Thursday, March 28, 2019

A train journey

It was just a random day, nothing special, nothing exciting. Just a random day, that I was making a journey. Heart broken and lost, as the modern day concoction delivers on average people with hope, I was also making a journey to somewhere, someplace, don't know, yet believing on others statement that it was a place worthy of visit.

Train journeys has always been a more endearing travel, and a travel I haven't done for ages, I looked forward to it with whatever was left to look forward to. And wait, dear reader, when I say so before you amuse yourself establishing the judgement of either a pessimistic person or a overdramatic person on me.

But I didn't expect what I got that night. Exhausted of this hectic life of overburdened responsibilities, fake momentary jubilations and overcast eyebrows of a overwhelming sorrow that everyone of us is a prisoner of, I had forgotten what peace felt like.

It started slowly, as the cold breeze felt on my bare cheeks, and then suddenly with a rush. Don't know from where it came, but I was smiling. The scenaries changed and slowly the darkness went even darker. I felt peace in that calming total darkeness with flickering lights glowing somewhere so far away, I barely could see, but it was there.
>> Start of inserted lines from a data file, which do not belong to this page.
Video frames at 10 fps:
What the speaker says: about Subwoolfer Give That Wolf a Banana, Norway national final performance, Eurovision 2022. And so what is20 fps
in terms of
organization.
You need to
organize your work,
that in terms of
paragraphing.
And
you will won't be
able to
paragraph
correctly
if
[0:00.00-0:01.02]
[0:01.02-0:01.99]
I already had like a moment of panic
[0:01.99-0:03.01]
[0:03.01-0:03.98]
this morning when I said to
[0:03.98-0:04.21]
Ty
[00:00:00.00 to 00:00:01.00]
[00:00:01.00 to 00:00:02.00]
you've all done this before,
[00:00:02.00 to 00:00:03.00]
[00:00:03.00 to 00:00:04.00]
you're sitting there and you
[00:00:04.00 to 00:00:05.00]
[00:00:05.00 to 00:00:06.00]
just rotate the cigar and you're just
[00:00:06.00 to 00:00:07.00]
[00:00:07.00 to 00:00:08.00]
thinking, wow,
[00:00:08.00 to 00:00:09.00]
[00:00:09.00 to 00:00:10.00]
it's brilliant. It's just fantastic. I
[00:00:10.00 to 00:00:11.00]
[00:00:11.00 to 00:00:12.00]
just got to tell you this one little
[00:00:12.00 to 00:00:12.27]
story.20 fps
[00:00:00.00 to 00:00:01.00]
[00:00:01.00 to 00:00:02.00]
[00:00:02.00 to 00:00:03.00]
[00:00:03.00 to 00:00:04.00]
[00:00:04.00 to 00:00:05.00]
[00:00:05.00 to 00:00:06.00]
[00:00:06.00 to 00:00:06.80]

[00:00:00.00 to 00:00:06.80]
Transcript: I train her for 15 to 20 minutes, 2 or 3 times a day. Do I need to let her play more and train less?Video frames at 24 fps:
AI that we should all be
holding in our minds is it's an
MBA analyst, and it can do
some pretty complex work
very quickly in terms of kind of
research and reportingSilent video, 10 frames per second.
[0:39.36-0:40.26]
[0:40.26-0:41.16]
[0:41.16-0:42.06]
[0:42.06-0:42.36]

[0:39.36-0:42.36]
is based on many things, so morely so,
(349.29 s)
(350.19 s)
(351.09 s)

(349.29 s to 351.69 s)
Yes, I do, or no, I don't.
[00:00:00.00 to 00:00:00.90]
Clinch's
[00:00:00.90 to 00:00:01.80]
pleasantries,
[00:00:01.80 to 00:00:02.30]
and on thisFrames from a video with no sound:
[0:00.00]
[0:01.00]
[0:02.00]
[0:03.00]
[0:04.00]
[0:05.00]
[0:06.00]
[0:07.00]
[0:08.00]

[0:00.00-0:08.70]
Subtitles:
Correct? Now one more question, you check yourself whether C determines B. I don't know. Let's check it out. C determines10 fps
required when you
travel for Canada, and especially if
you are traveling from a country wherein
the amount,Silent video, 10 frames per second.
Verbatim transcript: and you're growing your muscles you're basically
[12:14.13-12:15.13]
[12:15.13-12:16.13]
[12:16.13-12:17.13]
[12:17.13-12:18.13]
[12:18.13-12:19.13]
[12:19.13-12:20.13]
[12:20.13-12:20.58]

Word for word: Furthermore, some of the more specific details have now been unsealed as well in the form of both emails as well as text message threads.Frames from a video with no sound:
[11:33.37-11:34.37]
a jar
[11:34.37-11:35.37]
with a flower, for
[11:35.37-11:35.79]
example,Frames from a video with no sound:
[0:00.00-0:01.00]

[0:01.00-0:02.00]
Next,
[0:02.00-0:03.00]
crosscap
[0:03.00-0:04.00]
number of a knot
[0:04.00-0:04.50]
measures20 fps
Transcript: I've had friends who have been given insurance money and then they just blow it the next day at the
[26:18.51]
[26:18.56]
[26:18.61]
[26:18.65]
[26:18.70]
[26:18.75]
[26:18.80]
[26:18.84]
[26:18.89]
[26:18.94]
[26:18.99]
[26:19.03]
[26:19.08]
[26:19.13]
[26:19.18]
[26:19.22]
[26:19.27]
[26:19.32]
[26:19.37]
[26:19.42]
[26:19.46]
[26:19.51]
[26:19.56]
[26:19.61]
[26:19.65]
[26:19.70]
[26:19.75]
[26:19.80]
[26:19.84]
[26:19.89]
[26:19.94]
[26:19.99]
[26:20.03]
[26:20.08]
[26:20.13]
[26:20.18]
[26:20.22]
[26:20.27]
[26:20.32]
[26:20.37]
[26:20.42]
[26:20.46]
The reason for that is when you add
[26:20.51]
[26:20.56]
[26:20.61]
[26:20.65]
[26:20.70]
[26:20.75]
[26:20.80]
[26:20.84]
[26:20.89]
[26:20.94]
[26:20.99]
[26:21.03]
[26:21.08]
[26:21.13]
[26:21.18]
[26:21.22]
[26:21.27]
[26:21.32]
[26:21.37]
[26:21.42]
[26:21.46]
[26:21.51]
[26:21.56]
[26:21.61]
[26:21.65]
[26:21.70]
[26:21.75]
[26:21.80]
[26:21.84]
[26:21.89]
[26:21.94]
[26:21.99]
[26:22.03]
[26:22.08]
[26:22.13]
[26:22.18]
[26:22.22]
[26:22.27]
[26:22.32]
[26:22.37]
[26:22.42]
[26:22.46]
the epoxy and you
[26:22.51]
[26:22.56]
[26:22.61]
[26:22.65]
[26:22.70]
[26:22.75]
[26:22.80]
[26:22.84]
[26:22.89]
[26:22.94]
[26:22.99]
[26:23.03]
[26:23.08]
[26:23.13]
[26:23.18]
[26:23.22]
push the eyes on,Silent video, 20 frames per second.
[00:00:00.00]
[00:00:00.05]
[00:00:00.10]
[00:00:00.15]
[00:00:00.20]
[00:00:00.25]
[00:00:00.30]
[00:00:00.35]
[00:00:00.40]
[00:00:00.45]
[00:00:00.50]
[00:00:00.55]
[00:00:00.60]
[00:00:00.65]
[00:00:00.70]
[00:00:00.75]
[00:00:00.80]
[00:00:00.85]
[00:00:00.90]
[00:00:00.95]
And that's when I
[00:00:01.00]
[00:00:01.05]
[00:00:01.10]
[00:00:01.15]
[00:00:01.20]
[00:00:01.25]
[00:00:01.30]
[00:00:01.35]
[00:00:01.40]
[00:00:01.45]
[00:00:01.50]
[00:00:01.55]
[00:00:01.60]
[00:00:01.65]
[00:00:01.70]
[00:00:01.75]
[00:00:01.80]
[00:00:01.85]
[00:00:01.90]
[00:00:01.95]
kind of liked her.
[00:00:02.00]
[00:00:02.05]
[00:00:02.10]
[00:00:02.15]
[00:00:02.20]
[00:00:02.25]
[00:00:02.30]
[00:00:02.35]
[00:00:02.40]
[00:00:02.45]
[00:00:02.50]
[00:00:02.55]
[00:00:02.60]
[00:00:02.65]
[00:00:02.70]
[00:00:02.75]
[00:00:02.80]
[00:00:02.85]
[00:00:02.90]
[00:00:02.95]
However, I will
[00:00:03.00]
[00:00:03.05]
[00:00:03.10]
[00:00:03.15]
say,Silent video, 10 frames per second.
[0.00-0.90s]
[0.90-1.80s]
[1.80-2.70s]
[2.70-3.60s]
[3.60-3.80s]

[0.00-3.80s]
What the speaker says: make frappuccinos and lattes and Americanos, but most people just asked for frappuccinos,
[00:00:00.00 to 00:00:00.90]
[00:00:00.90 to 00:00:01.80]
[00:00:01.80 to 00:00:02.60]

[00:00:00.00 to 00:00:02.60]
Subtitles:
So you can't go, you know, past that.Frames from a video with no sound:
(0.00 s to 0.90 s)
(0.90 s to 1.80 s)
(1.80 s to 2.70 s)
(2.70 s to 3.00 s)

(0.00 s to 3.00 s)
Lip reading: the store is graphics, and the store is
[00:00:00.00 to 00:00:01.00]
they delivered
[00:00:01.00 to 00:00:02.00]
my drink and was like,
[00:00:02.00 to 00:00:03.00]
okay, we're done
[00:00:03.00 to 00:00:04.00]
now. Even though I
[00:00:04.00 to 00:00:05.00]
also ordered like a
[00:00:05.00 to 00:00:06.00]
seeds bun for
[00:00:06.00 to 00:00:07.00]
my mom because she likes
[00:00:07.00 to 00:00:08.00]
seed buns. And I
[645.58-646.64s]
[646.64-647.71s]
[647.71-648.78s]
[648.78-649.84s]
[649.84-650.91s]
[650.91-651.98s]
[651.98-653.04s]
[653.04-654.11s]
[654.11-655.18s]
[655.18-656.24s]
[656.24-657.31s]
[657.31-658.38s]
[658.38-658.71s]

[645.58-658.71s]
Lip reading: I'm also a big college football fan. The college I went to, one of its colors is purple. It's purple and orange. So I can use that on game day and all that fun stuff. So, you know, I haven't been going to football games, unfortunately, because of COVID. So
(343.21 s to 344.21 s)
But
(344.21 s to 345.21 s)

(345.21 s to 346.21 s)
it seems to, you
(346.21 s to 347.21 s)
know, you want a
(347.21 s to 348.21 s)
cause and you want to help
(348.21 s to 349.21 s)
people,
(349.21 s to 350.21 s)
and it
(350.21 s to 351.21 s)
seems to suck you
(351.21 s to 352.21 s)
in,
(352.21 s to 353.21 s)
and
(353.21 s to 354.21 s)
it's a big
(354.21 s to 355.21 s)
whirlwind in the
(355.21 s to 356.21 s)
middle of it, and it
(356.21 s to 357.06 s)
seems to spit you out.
The breeze grew colder. My fragile nervous puny human self groped for a piece of cloth to cover myself, after all "I might catch a cold, right". But my mind danced outside the window in the bewilderness of dead night. I gasped to myself, I haven't seen a night so dark. And it was true. If living in a urban vegetation, you are commiserating on your dead soul matching the dark night, you are yet to see what the some people live by, where there's no electricity.

And it wasn't dead. The darkness was fucking alive!

My self conciousness caught my dramatic musing and I ignored any further ado, and prepared to sleep. Tired, I almost slept for first 10 minutes, until suddenly I woke up, and felt cautious about my possessions. With a slight check on things, which was otherwise perfect unless for my panicky nature the fast paced urban life bore, I tried to go back to sleep. But only this time, I couldn't sleep, and I lied wide awake.

It was the perfect setting for, you know, deep thinkers. I looked out through the window above my head. The sound of the travelling train was quite loud with jolts, and it was the monotonous music I accepted. It was so beautiful, the darkness, that I surprised myself. With little stars shining just bright enough not affecting the bed of black, it was just beautiful enough to make me look at them for a forever.